4435
Views

Vaccination, Crew Change Remain Top Priorities on Day of the Seafarer

day of the seafarer
File image courtesy Clear Seas

Published Jun 24, 2021 10:35 PM by The Maritime Executive

On June 25, the Day of the Seafarer, the world maritime community turns its attention to the mariners who keep 80-90 percent of global trade moving. Like last year, the day's focus remains on the challenges that seafarers face due to the COVID-19 pandemic. For shoreside populations in the West, the worst of the public health crisis appears to have passed: vaccines are widely available; infection rates are down; restaurants have reopened; travel restrictions have lifted; and office work has resumed. For seafarers, the picture is not so simple. 

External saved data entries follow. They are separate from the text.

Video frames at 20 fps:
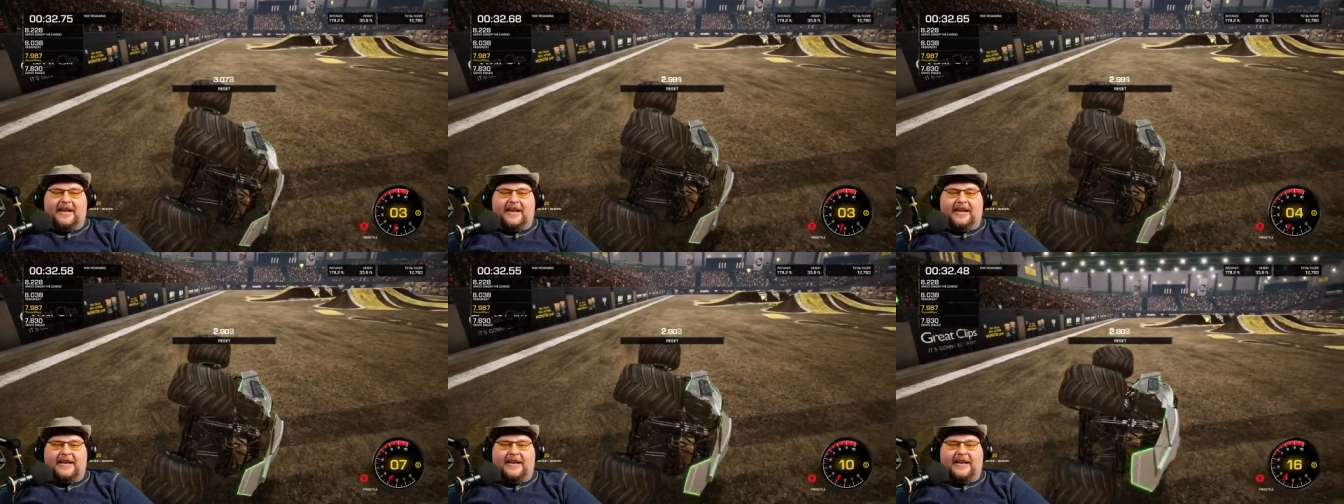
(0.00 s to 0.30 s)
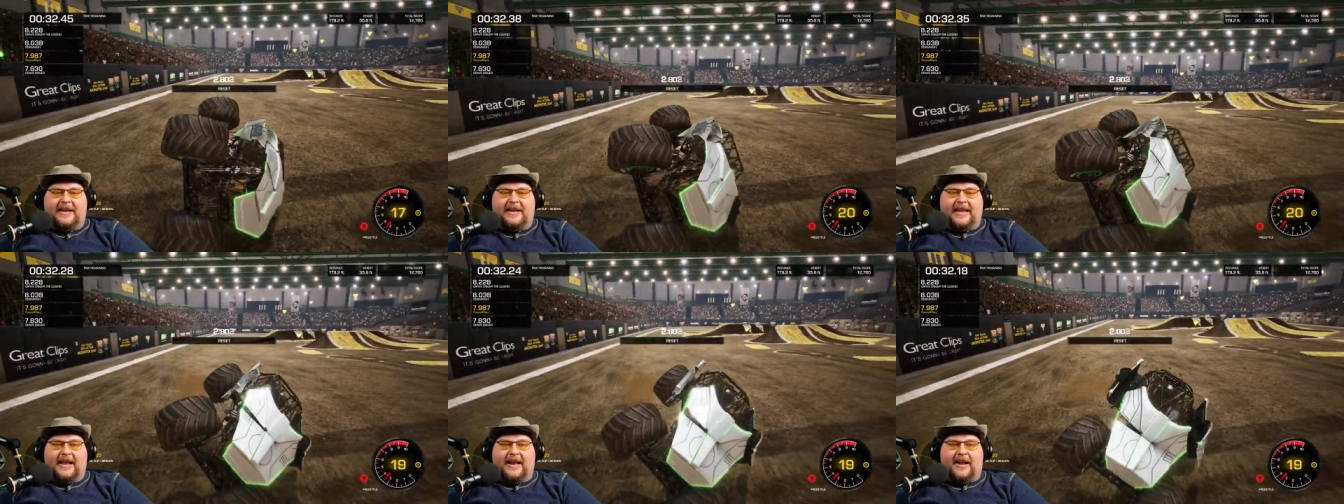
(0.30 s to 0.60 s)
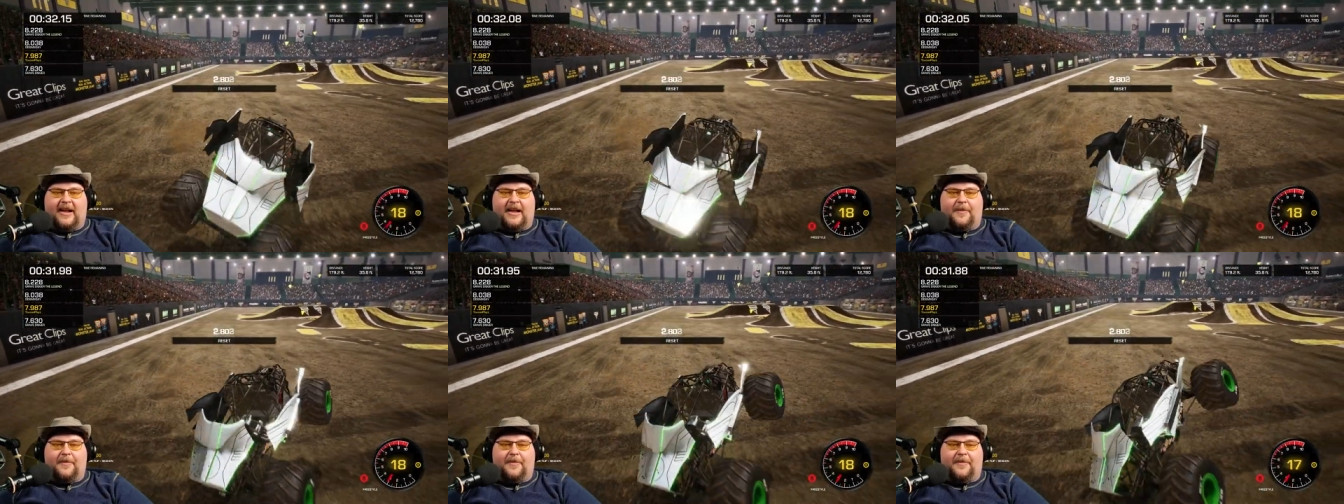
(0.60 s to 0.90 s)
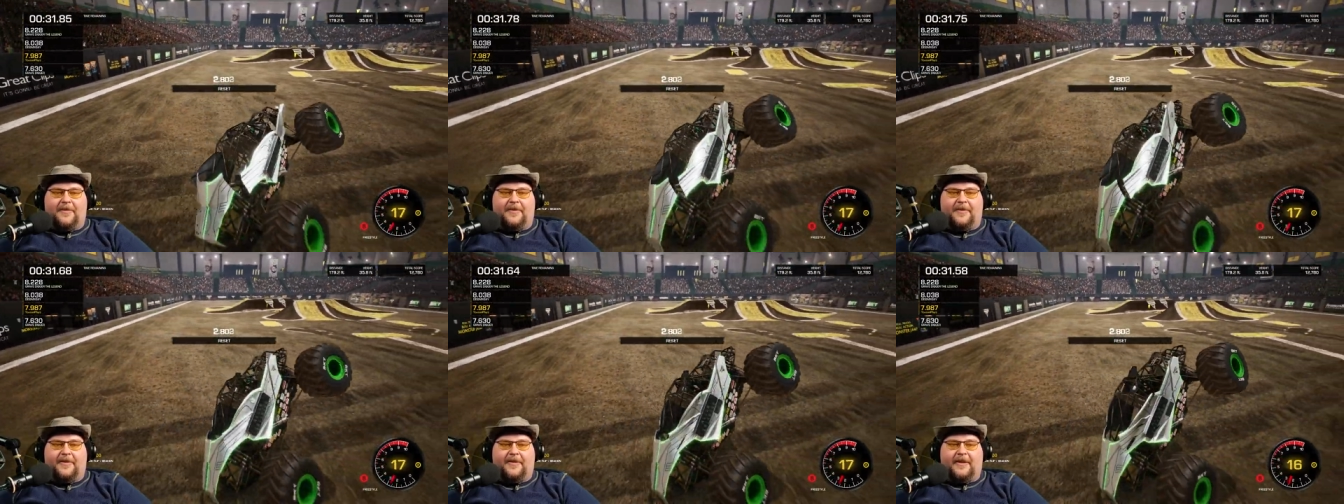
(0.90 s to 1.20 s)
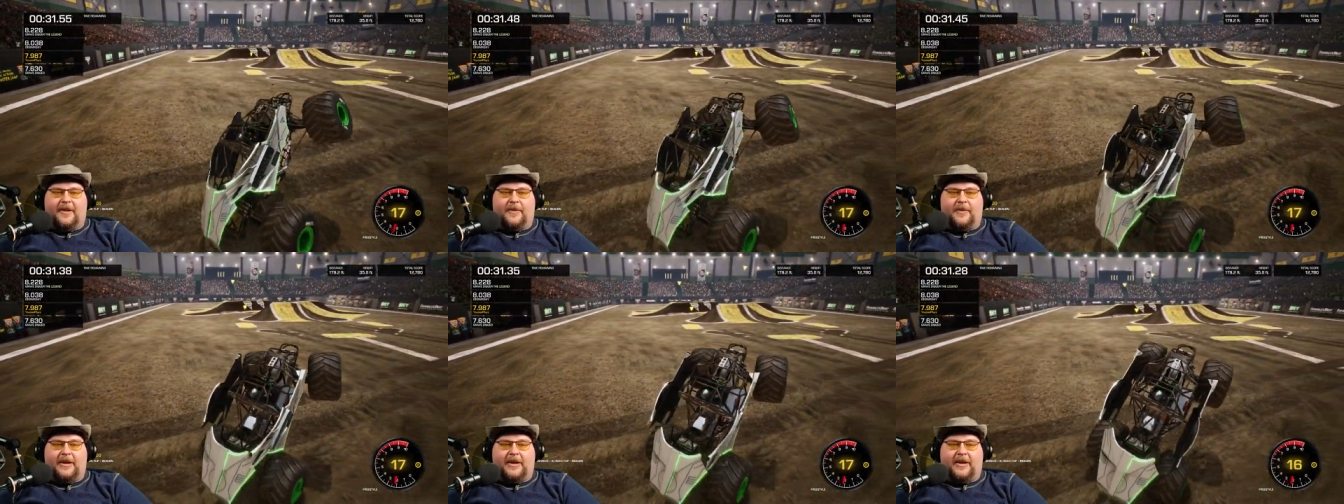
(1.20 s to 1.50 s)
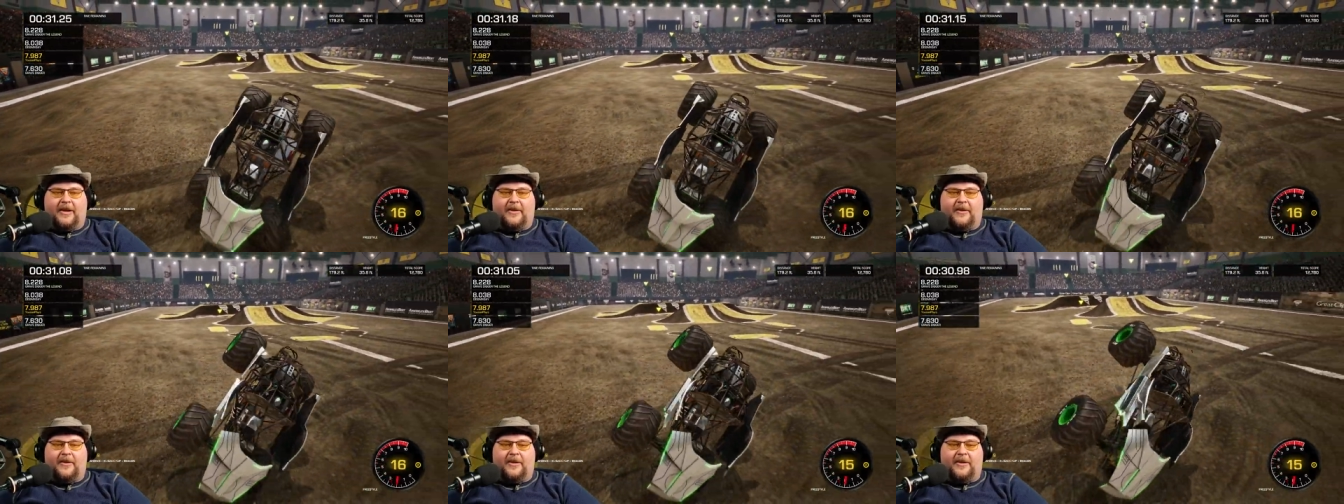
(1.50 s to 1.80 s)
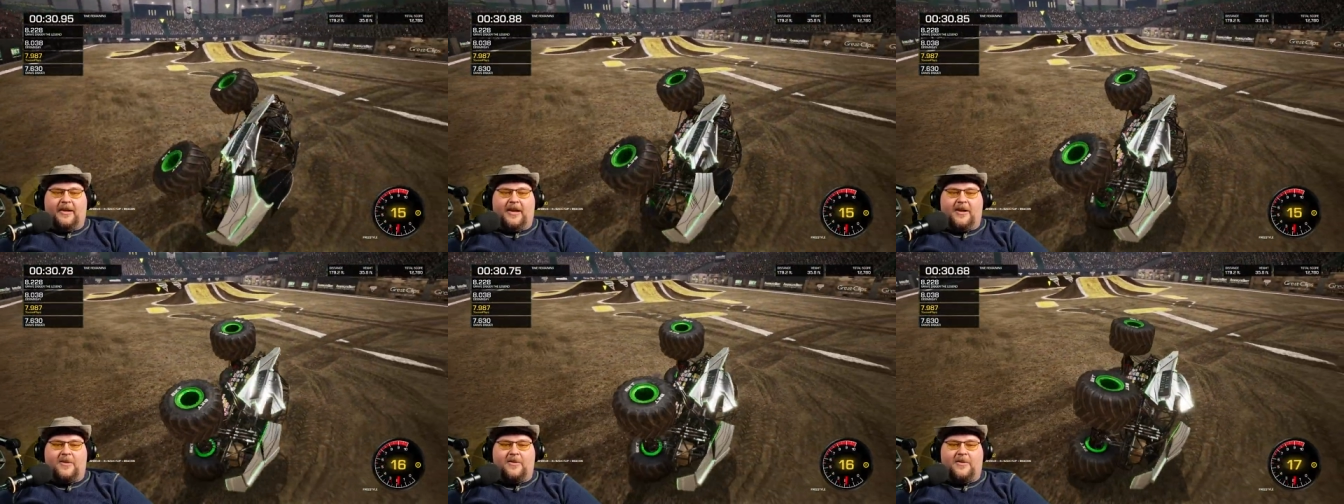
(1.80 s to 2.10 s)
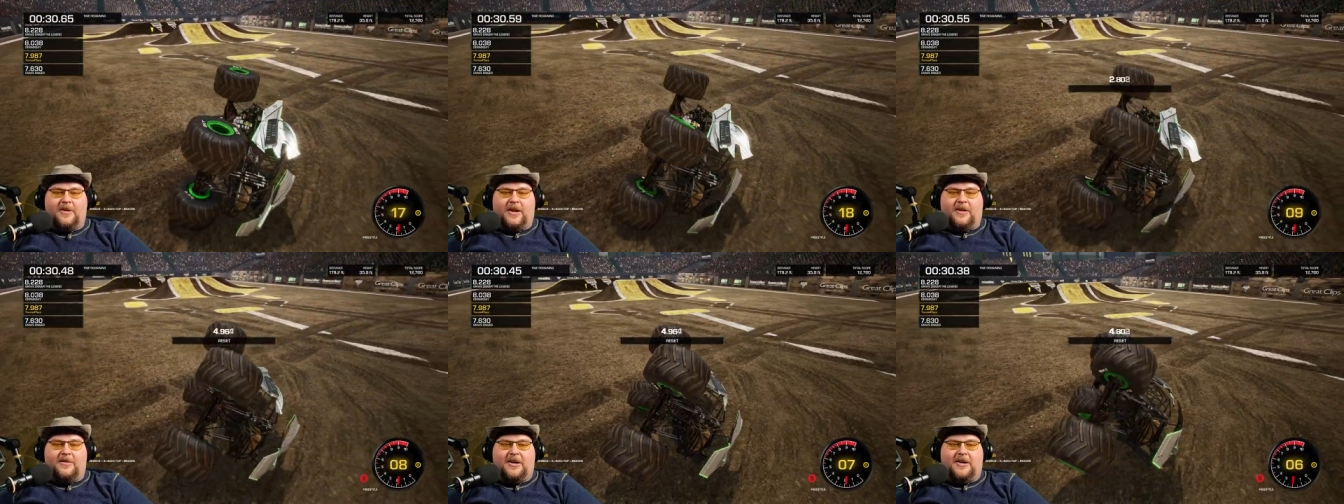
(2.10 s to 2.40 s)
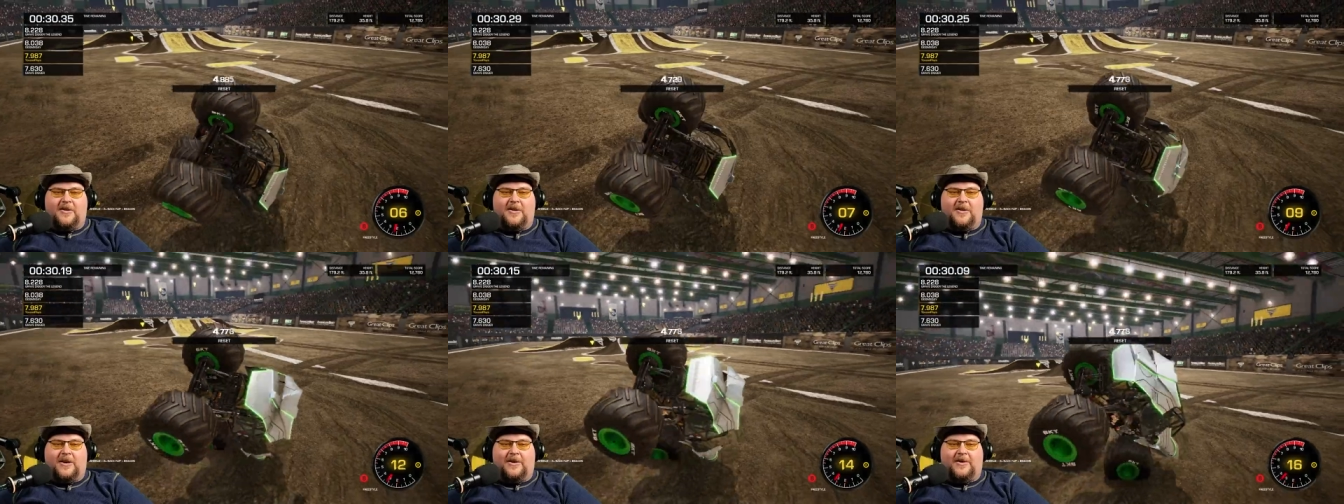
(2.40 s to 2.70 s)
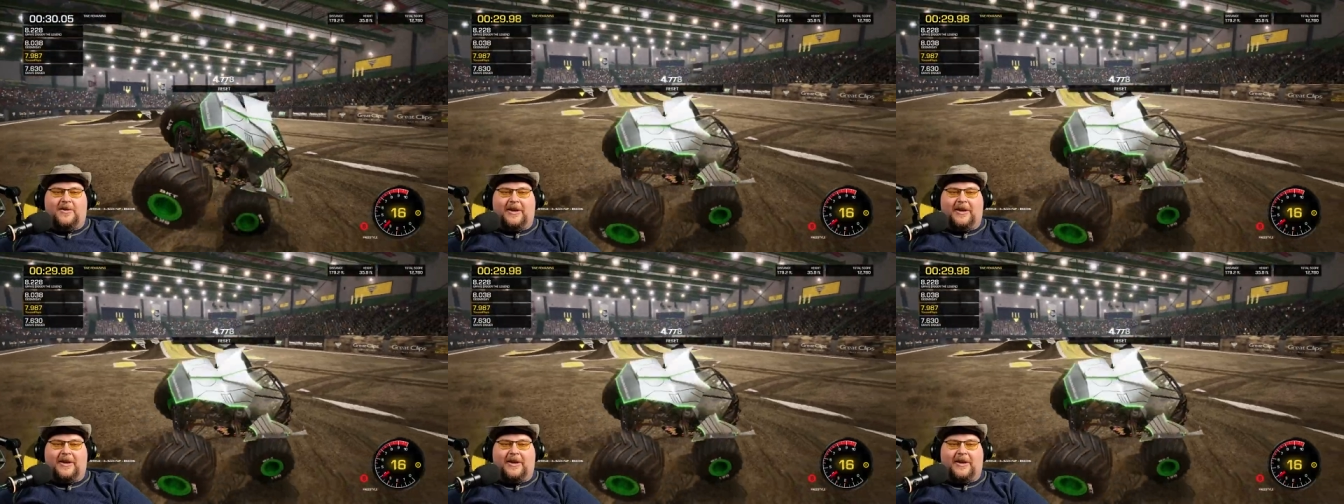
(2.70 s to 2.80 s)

I need to get up. There we go. Oh, oh, oh,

"For over a year the shipping industry has been pleading for leadership from political leaders to help us find ways of running our businesses and treating seafarers with the respect they deserve," said Captain Rajesh Unni, founder and CEO of Synergy Group, which manages a fleet of about 400 vessels. "Another Day of the Seafarer is upon us and thus far our pleas have largely fallen on deaf ears."

Ship managers and seafarers' rights advocates report that access to vaccination is still difficult in many regions, more than a year after the pandemic shutdowns began. Changing national restrictions on disembarkation and travel are still making crew changes a challenge - particularly when the oncoming seafarers hail from a nation with an active outbreak. 

According to Unni, getting access to care for seafarers who fall ill - even for non-COVID causes - can mean navigating far off the planned course in order to reach a port that will accept the victim for treatment. The same difficulty has been encountered for the repatriation of remains of seafarers who pass away while on board; in one case, multiple port states refused to repatriate a captain's remains, forcing the operator to set a course directly for the deceased's country of origin.

"These are the people, key workers, who are keeping nations fed and warm. They are supplying the parts and equipment that are facilitating economic rebounds. Yet when they get sick they are treated in this unconscionable manner," said Unni. 

Vaccines take top priority

Access to vaccination is essential to resolving these problems, according to the International Transport Workers' Federation - and not just access for seafarers. The political reality, ITF suggests, is that port states will limit seafarers' movements until the pandemic is curbed everywhere. 

"Vaccinations are our passport to return to some degree of normality. Vaccinations are the way we restore our rights," said David W. Heindel, the chair of ITF Seafarers. "We know that the only way that governments will reliably and consistently restore seafarers’ rights to crew change, shore leave and medical access, is for the virus to be gone. That is, practically eliminated in the community onshore and offshore." 

For this reason, Heindel puts his number-one advocacy priority on a debate far outside of maritime circles: he thinks that the single most important policy change that a government can make is to support an intellectual property waiver for vaccine formulas. A vaccine patent waiver from the World Trade Organization would allow generic drugmakers to begin manufacturing vast quantities of effective jabs without paying for licensing, thereby making vaccination widely accessible. 

"The world’s governments can act immediately to reduce the suffering and illegal mistreatment of seafarers [by] actively supporting the TRIPS vaccine patent waiver being considered by . . . WTO," Heindel said.

A "fair future for seafarers"

This year, the International Maritime Organization is calling for recognition of seafarers' role in keeping trade moving and action to "ensure that the future being built is one that is fair to them."

"Unfortunately, there are still too many seafarers that have not been able to leave ships for an extended period beyond their contracts, and others have been unable to join ships in order to earn a living," said IMO Secretary-General Kitack Lim in a video address. "The crew change crisis is far from being resolved. We all must keep seafarers in our hearts and take action that will return seafaring to normal practices for crew changes."

An estimated 200,000 seafarers are still stranded on board past the end of their original contracts due to COVID-related travel restrictions, and IMO says that it continues to urge more IMO members states to designate seafarers as key workers, with priority access to travel and vaccination. Currently only 60 IMO member states have taken that step.